● **Input for this task**:
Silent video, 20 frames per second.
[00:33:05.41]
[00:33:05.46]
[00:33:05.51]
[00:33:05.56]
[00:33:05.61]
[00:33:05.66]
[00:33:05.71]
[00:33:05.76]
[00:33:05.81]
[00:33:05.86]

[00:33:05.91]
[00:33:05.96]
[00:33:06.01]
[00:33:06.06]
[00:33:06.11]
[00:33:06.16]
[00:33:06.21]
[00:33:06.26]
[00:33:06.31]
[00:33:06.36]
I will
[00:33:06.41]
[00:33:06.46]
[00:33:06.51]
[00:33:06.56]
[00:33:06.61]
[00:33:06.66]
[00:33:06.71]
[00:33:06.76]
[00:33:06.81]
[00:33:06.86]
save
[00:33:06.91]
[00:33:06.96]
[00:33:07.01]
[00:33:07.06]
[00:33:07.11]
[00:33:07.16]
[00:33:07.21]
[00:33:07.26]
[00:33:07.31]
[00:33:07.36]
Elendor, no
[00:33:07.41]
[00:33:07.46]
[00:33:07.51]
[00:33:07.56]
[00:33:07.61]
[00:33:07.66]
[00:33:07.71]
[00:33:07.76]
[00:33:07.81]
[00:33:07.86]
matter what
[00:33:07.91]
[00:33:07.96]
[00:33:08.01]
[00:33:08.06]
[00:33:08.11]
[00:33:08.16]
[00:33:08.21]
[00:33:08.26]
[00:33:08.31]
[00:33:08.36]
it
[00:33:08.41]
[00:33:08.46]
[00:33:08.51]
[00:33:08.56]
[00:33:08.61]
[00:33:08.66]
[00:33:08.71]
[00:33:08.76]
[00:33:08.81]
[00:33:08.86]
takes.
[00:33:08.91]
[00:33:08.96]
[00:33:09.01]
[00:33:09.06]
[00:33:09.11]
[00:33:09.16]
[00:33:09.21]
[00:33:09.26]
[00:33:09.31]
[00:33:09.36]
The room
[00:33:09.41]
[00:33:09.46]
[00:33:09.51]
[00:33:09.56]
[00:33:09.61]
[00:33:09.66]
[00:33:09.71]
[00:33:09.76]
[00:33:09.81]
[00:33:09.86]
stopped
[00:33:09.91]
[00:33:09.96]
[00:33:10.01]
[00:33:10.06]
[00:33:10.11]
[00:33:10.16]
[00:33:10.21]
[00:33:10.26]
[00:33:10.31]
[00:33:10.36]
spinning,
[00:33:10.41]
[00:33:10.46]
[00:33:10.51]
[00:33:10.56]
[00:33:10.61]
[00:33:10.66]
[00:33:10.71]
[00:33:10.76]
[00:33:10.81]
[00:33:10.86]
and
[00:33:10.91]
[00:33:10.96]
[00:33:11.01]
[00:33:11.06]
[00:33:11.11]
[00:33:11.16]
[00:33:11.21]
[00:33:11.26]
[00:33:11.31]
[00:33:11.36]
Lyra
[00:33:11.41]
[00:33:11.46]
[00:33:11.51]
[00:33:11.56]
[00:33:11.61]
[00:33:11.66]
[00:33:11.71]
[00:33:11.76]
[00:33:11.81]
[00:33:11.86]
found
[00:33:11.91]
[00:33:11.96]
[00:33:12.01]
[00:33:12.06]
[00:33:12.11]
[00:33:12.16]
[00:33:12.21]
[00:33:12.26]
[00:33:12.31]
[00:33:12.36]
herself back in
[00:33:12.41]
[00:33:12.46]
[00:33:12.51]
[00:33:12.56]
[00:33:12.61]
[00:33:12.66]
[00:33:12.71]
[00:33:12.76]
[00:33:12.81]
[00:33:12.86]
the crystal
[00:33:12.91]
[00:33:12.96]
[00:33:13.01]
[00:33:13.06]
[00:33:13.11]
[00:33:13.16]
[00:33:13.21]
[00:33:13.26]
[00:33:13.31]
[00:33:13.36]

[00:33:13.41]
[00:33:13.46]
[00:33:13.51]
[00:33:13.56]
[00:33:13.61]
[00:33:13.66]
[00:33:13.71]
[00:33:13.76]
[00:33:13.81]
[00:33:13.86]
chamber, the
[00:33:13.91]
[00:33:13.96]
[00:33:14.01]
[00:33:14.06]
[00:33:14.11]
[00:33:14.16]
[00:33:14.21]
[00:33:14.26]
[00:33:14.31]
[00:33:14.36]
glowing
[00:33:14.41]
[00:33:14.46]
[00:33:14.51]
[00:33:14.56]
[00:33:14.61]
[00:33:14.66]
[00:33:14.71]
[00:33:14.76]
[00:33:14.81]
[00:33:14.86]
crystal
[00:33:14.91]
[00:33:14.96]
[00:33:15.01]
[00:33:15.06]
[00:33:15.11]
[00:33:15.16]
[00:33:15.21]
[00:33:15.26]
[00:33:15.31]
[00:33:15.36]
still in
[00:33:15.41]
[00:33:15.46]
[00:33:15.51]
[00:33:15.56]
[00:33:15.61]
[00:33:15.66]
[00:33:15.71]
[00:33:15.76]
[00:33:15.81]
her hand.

● **Exercise details**:
Give the material above again, word for word.

● **Output for this exercise**:
Silent video, 20 frames per second.
[00:33:05.41]
[00:33:05.46]
[00:33:05.51]
[00:33:05.56]
[00:33:05.61]
[00:33:05.66]
[00:33:05.71]
[00:33:05.76]
[00:33:05.81]
[00:33:05.86]

[00:33:05.91]
[00:33:05.96]
[00:33:06.01]
[00:33:06.06]
[00:33:06.11]
[00:33:06.16]
[00:33:06.21]
[00:33:06.26]
[00:33:06.31]
[00:33:06.36]
I will
[00:33:06.41]
[00:33:06.46]
[00:33:06.51]
[00:33:06.56]
[00:33:06.61]
[00:33:06.66]
[00:33:06.71]
[00:33:06.76]
[00:33:06.81]
[00:33:06.86]
save
[00:33:06.91]
[00:33:06.96]
[00:33:07.01]
[00:33:07.06]
[00:33:07.11]
[00:33:07.16]
[00:33:07.21]
[00:33:07.26]
[00:33:07.31]
[00:33:07.36]
Elendor, no
[00:33:07.41]
[00:33:07.46]
[00:33:07.51]
[00:33:07.56]
[00:33:07.61]
[00:33:07.66]
[00:33:07.71]
[00:33:07.76]
[00:33:07.81]
[00:33:07.86]
matter what
[00:33:07.91]
[00:33:07.96]
[00:33:08.01]
[00:33:08.06]
[00:33:08.11]
[00:33:08.16]
[00:33:08.21]
[00:33:08.26]
[00:33:08.31]
[00:33:08.36]
it
[00:33:08.41]
[00:33:08.46]
[00:33:08.51]
[00:33:08.56]
[00:33:08.61]
[00:33:08.66]
[00:33:08.71]
[00:33:08.76]
[00:33:08.81]
[00:33:08.86]
takes.
[00:33:08.91]
[00:33:08.96]
[00:33:09.01]
[00:33:09.06]
[00:33:09.11]
[00:33:09.16]
[00:33:09.21]
[00:33:09.26]
[00:33:09.31]
[00:33:09.36]
The room
[00:33:09.41]
[00:33:09.46]
[00:33:09.51]
[00:33:09.56]
[00:33:09.61]
[00:33:09.66]
[00:33:09.71]
[00:33:09.76]
[00:33:09.81]
[00:33:09.86]
stopped
[00:33:09.91]
[00:33:09.96]
[00:33:10.01]
[00:33:10.06]
[00:33:10.11]
[00:33:10.16]
[00:33:10.21]
[00:33:10.26]
[00:33:10.31]
[00:33:10.36]
spinning,
[00:33:10.41]
[00:33:10.46]
[00:33:10.51]
[00:33:10.56]
[00:33:10.61]
[00:33:10.66]
[00:33:10.71]
[00:33:10.76]
[00:33:10.81]
[00:33:10.86]
and
[00:33:10.91]
[00:33:10.96]
[00:33:11.01]
[00:33:11.06]
[00:33:11.11]
[00:33:11.16]
[00:33:11.21]
[00:33:11.26]
[00:33:11.31]
[00:33:11.36]
Lyra
[00:33:11.41]
[00:33:11.46]
[00:33:11.51]
[00:33:11.56]
[00:33:11.61]
[00:33:11.66]
[00:33:11.71]
[00:33:11.76]
[00:33:11.81]
[00:33:11.86]
found
[00:33:11.91]
[00:33:11.96]
[00:33:12.01]
[00:33:12.06]
[00:33:12.11]
[00:33:12.16]
[00:33:12.21]
[00:33:12.26]
[00:33:12.31]
[00:33:12.36]
herself back in
[00:33:12.41]
[00:33:12.46]
[00:33:12.51]
[00:33:12.56]
[00:33:12.61]
[00:33:12.66]
[00:33:12.71]
[00:33:12.76]
[00:33:12.81]
[00:33:12.86]
the crystal
[00:33:12.91]
[00:33:12.96]
[00:33:13.01]
[00:33:13.06]
[00:33:13.11]
[00:33:13.16]
[00:33:13.21]
[00:33:13.26]
[00:33:13.31]
[00:33:13.36]

[00:33:13.41]
[00:33:13.46]
[00:33:13.51]
[00:33:13.56]
[00:33:13.61]
[00:33:13.66]
[00:33:13.71]
[00:33:13.76]
[00:33:13.81]
[00:33:13.86]
chamber, the
[00:33:13.91]
[00:33:13.96]
[00:33:14.01]
[00:33:14.06]
[00:33:14.11]
[00:33:14.16]
[00:33:14.21]
[00:33:14.26]
[00:33:14.31]
[00:33:14.36]
glowing
[00:33:14.41]
[00:33:14.46]
[00:33:14.51]
[00:33:14.56]
[00:33:14.61]
[00:33:14.66]
[00:33:14.71]
[00:33:14.76]
[00:33:14.81]
[00:33:14.86]
crystal
[00:33:14.91]
[00:33:14.96]
[00:33:15.01]
[00:33:15.06]
[00:33:15.11]
[00:33:15.16]
[00:33:15.21]
[00:33:15.26]
[00:33:15.31]
[00:33:15.36]
still in
[00:33:15.41]
[00:33:15.46]
[00:33:15.51]
[00:33:15.56]
[00:33:15.61]
[00:33:15.66]
[00:33:15.71]
[00:33:15.76]
[00:33:15.81]
her hand.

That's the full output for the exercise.